- **EXERCISE OBJECTIVE**: Apart from the pictures, return every line of the listing exactly.

- **RECORD EXTRACTS**:
--

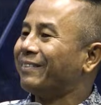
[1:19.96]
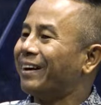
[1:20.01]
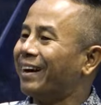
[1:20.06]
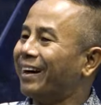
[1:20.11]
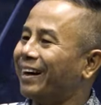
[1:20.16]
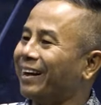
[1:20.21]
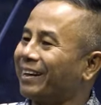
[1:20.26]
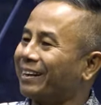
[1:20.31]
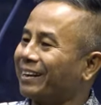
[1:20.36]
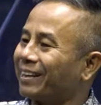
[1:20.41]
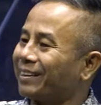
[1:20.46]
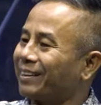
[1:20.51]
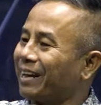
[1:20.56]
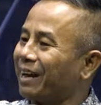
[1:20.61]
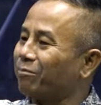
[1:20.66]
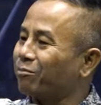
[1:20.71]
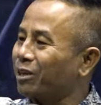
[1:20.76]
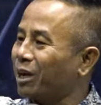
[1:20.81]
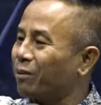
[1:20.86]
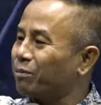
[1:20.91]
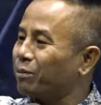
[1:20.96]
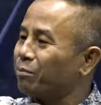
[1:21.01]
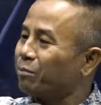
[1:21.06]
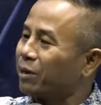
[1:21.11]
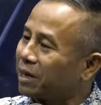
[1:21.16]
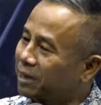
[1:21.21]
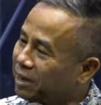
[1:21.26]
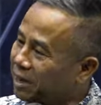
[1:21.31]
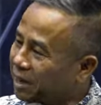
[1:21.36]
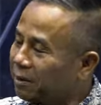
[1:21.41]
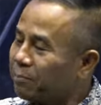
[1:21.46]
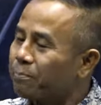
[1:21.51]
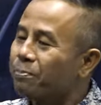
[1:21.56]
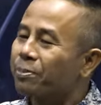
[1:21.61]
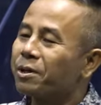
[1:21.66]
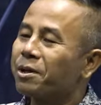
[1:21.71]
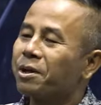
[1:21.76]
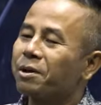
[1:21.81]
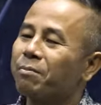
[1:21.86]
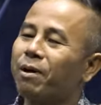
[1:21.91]
Và cái tam chấp chùm đất đấy.
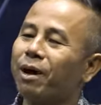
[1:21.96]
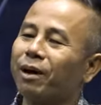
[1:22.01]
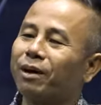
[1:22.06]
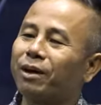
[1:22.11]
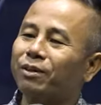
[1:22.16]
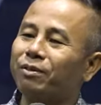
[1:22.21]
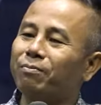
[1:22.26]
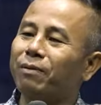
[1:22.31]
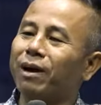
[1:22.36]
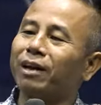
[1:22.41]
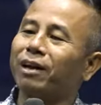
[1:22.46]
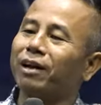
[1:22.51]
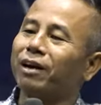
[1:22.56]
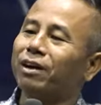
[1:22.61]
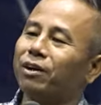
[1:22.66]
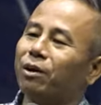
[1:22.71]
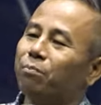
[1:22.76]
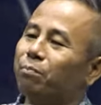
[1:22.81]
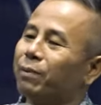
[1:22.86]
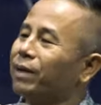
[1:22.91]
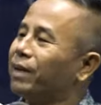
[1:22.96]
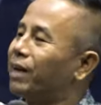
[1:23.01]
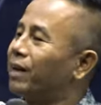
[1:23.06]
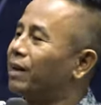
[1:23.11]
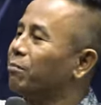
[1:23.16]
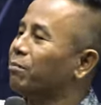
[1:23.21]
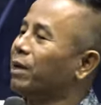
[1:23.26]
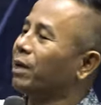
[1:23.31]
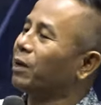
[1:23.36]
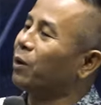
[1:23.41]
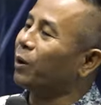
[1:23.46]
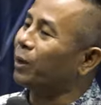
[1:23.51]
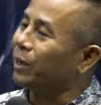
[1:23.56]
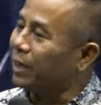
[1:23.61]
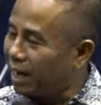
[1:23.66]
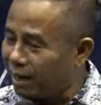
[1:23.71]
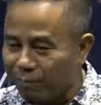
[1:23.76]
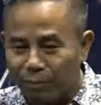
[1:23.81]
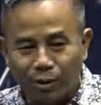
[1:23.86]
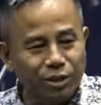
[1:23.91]
Và cái sman là khi ông pê nè nó miền lôi
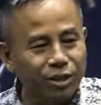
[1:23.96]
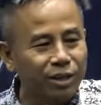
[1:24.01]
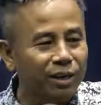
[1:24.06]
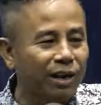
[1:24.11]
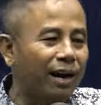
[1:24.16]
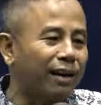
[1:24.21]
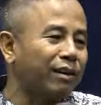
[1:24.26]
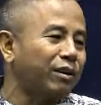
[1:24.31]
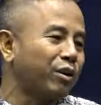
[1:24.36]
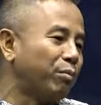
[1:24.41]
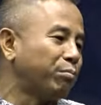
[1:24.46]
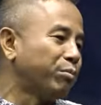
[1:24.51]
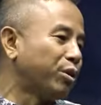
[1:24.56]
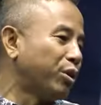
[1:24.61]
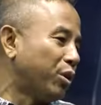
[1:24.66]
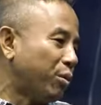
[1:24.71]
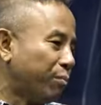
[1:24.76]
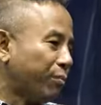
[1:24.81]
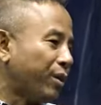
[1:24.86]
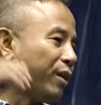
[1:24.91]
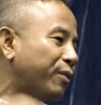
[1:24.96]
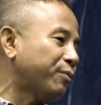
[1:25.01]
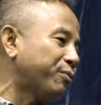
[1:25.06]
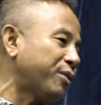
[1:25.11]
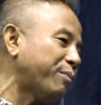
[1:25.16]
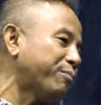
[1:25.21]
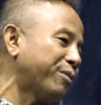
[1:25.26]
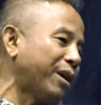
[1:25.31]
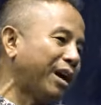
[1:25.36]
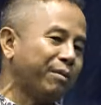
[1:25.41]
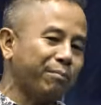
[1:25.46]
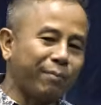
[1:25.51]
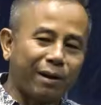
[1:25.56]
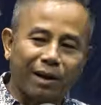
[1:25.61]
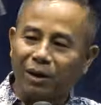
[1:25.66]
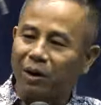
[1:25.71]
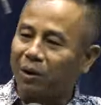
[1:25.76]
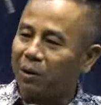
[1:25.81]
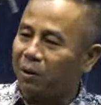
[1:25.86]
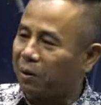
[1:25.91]
nè. Vừa chỉ lan cơm cho nôm tới sập sai
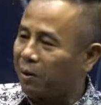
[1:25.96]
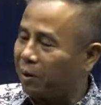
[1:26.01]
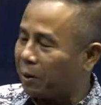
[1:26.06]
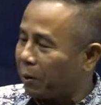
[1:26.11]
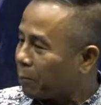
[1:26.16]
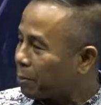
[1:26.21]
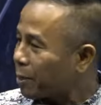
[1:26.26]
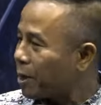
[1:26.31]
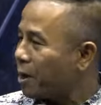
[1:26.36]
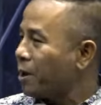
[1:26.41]
năng là o.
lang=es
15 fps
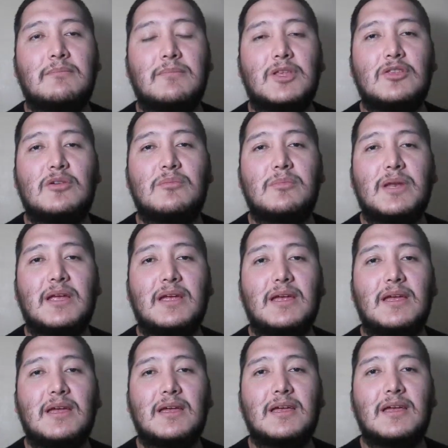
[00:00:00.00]
Mi
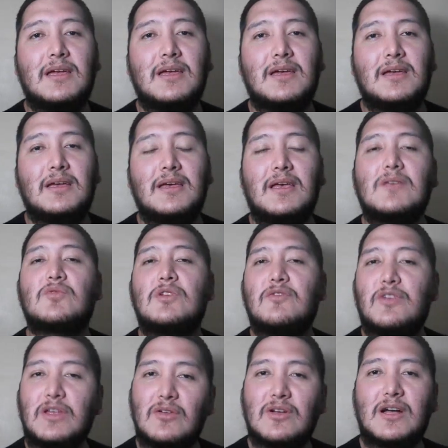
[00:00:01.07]
nombre es
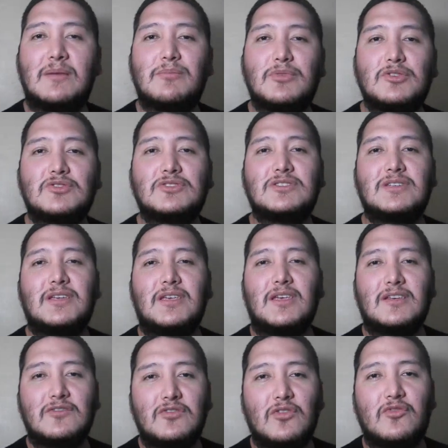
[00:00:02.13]
Wilfredo Campos y
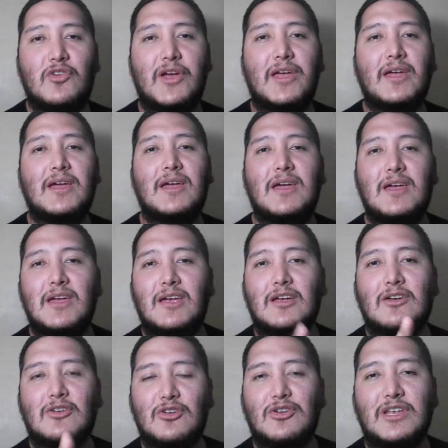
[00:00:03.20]
esto fue
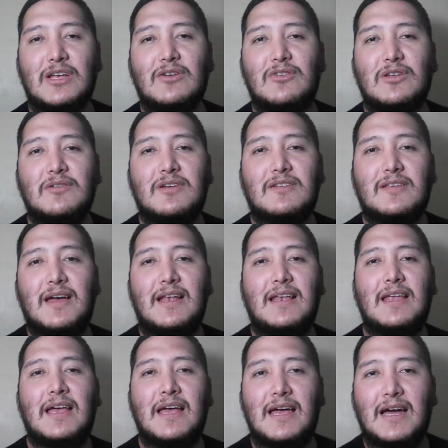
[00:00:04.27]
Crónica Universal.
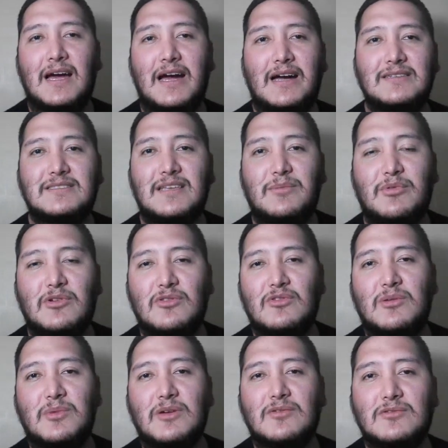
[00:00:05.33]
Hasta
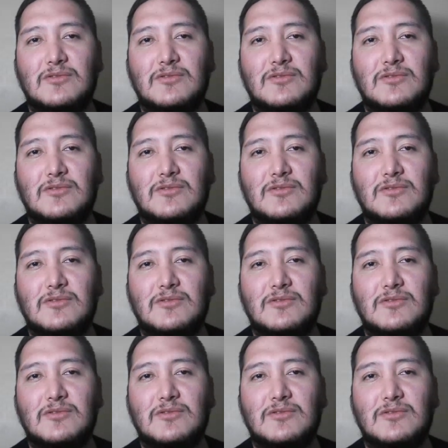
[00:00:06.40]
pronto amigos.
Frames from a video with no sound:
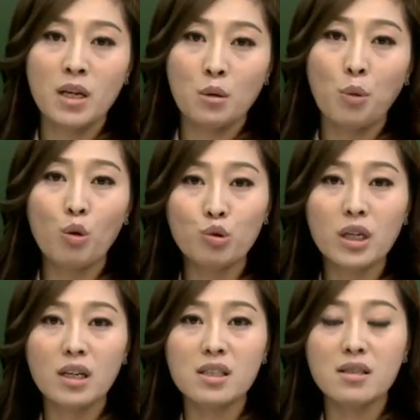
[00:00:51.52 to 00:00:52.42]
뭐
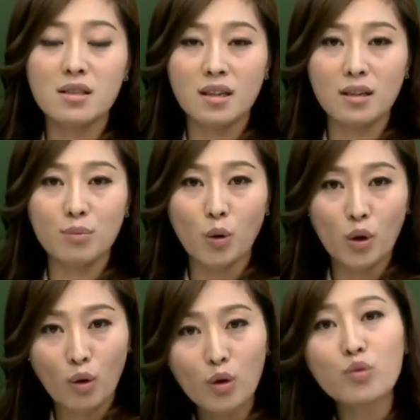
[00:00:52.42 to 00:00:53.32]
우리가 진짜 뭐
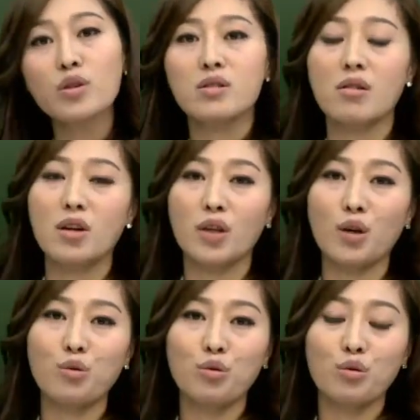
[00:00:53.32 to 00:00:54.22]
여건도 있어야
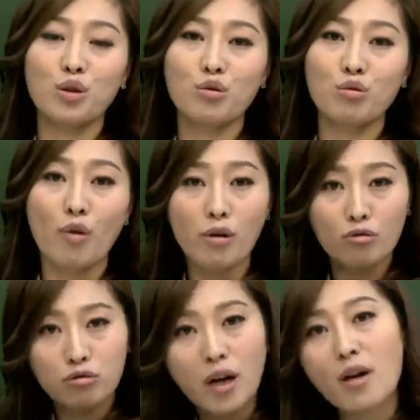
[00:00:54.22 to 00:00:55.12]
되고 그리고 왜
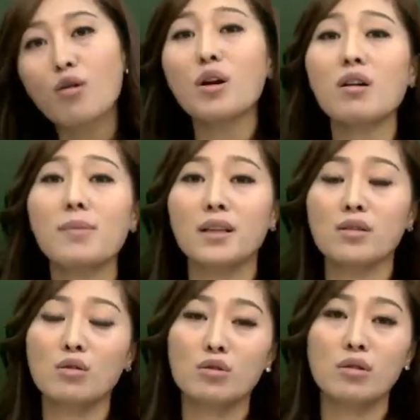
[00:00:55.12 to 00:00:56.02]
국가의 허락을
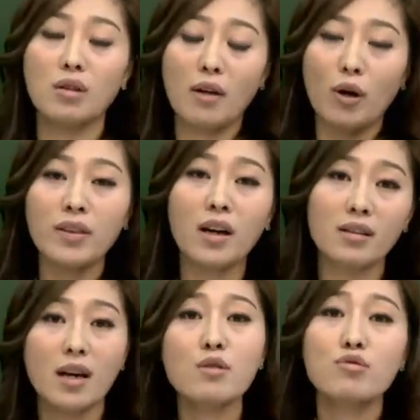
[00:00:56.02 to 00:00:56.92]
받아서 나, 왔다
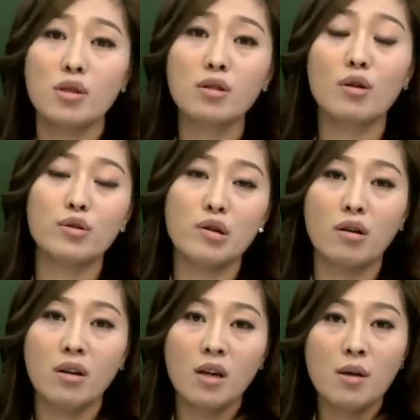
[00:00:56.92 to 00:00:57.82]
갔다 할 수 있는 거죠.
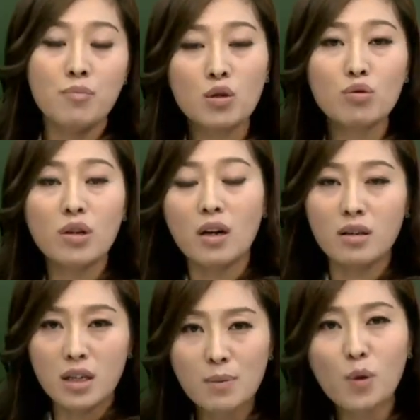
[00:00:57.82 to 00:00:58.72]
미국, 아,
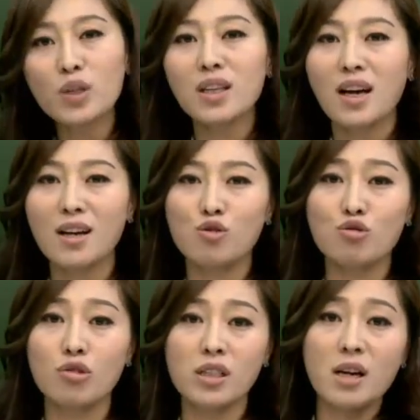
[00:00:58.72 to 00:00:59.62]
일본이나
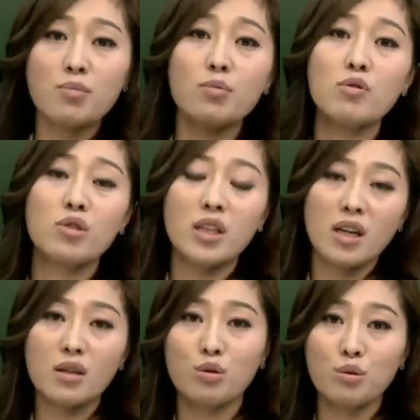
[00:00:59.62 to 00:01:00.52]
중국의 상품이
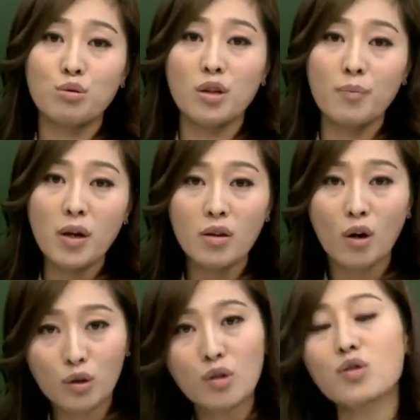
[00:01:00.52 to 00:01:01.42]
우리나라에 들어오려면
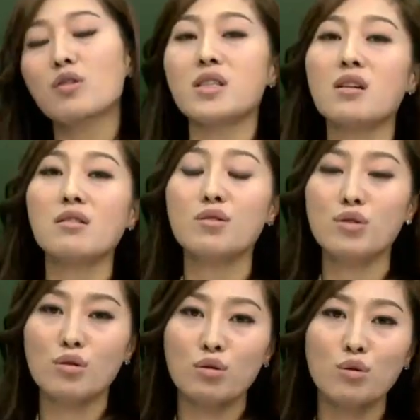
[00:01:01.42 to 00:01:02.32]
어떤 절차를
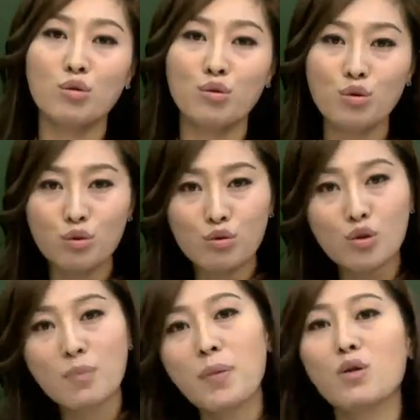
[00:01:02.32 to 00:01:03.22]
거쳐서 들어오고
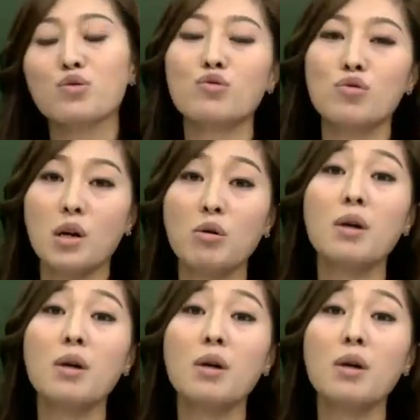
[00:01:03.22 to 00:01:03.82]
수입하고 수출하고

--

- **ANSWER FOR THIS EXERCISE**:
[1:19.96]
[1:20.01]
[1:20.06]
[1:20.11]
[1:20.16]
[1:20.21]
[1:20.26]
[1:20.31]
[1:20.36]
[1:20.41]
[1:20.46]
[1:20.51]
[1:20.56]
[1:20.61]
[1:20.66]
[1:20.71]
[1:20.76]
[1:20.81]
[1:20.86]
[1:20.91]
[1:20.96]
[1:21.01]
[1:21.06]
[1:21.11]
[1:21.16]
[1:21.21]
[1:21.26]
[1:21.31]
[1:21.36]
[1:21.41]
[1:21.46]
[1:21.51]
[1:21.56]
[1:21.61]
[1:21.66]
[1:21.71]
[1:21.76]
[1:21.81]
[1:21.86]
[1:21.91]
Và cái tam chấp chùm đất đấy.
[1:21.96]
[1:22.01]
[1:22.06]
[1:22.11]
[1:22.16]
[1:22.21]
[1:22.26]
[1:22.31]
[1:22.36]
[1:22.41]
[1:22.46]
[1:22.51]
[1:22.56]
[1:22.61]
[1:22.66]
[1:22.71]
[1:22.76]
[1:22.81]
[1:22.86]
[1:22.91]
[1:22.96]
[1:23.01]
[1:23.06]
[1:23.11]
[1:23.16]
[1:23.21]
[1:23.26]
[1:23.31]
[1:23.36]
[1:23.41]
[1:23.46]
[1:23.51]
[1:23.56]
[1:23.61]
[1:23.66]
[1:23.71]
[1:23.76]
[1:23.81]
[1:23.86]
[1:23.91]
Và cái sman là khi ông pê nè nó miền lôi
[1:23.96]
[1:24.01]
[1:24.06]
[1:24.11]
[1:24.16]
[1:24.21]
[1:24.26]
[1:24.31]
[1:24.36]
[1:24.41]
[1:24.46]
[1:24.51]
[1:24.56]
[1:24.61]
[1:24.66]
[1:24.71]
[1:24.76]
[1:24.81]
[1:24.86]
[1:24.91]
[1:24.96]
[1:25.01]
[1:25.06]
[1:25.11]
[1:25.16]
[1:25.21]
[1:25.26]
[1:25.31]
[1:25.36]
[1:25.41]
[1:25.46]
[1:25.51]
[1:25.56]
[1:25.61]
[1:25.66]
[1:25.71]
[1:25.76]
[1:25.81]
[1:25.86]
[1:25.91]
nè. Vừa chỉ lan cơm cho nôm tới sập sai
[1:25.96]
[1:26.01]
[1:26.06]
[1:26.11]
[1:26.16]
[1:26.21]
[1:26.26]
[1:26.31]
[1:26.36]
[1:26.41]
năng là o.
lang=es
15 fps
[00:00:00.00]
Mi
[00:00:01.07]
nombre es
[00:00:02.13]
Wilfredo Campos y
[00:00:03.20]
esto fue
[00:00:04.27]
Crónica Universal.
[00:00:05.33]
Hasta
[00:00:06.40]
pronto amigos.
Frames from a video with no sound:
[00:00:51.52 to 00:00:52.42]
뭐
[00:00:52.42 to 00:00:53.32]
우리가 진짜 뭐
[00:00:53.32 to 00:00:54.22]
여건도 있어야
[00:00:54.22 to 00:00:55.12]
되고 그리고 왜
[00:00:55.12 to 00:00:56.02]
국가의 허락을
[00:00:56.02 to 00:00:56.92]
받아서 나, 왔다
[00:00:56.92 to 00:00:57.82]
갔다 할 수 있는 거죠.
[00:00:57.82 to 00:00:58.72]
미국, 아,
[00:00:58.72 to 00:00:59.62]
일본이나
[00:00:59.62 to 00:01:00.52]
중국의 상품이
[00:01:00.52 to 00:01:01.42]
우리나라에 들어오려면
[00:01:01.42 to 00:01:02.32]
어떤 절차를
[00:01:02.32 to 00:01:03.22]
거쳐서 들어오고
[00:01:03.22 to 00:01:03.82]
수입하고 수출하고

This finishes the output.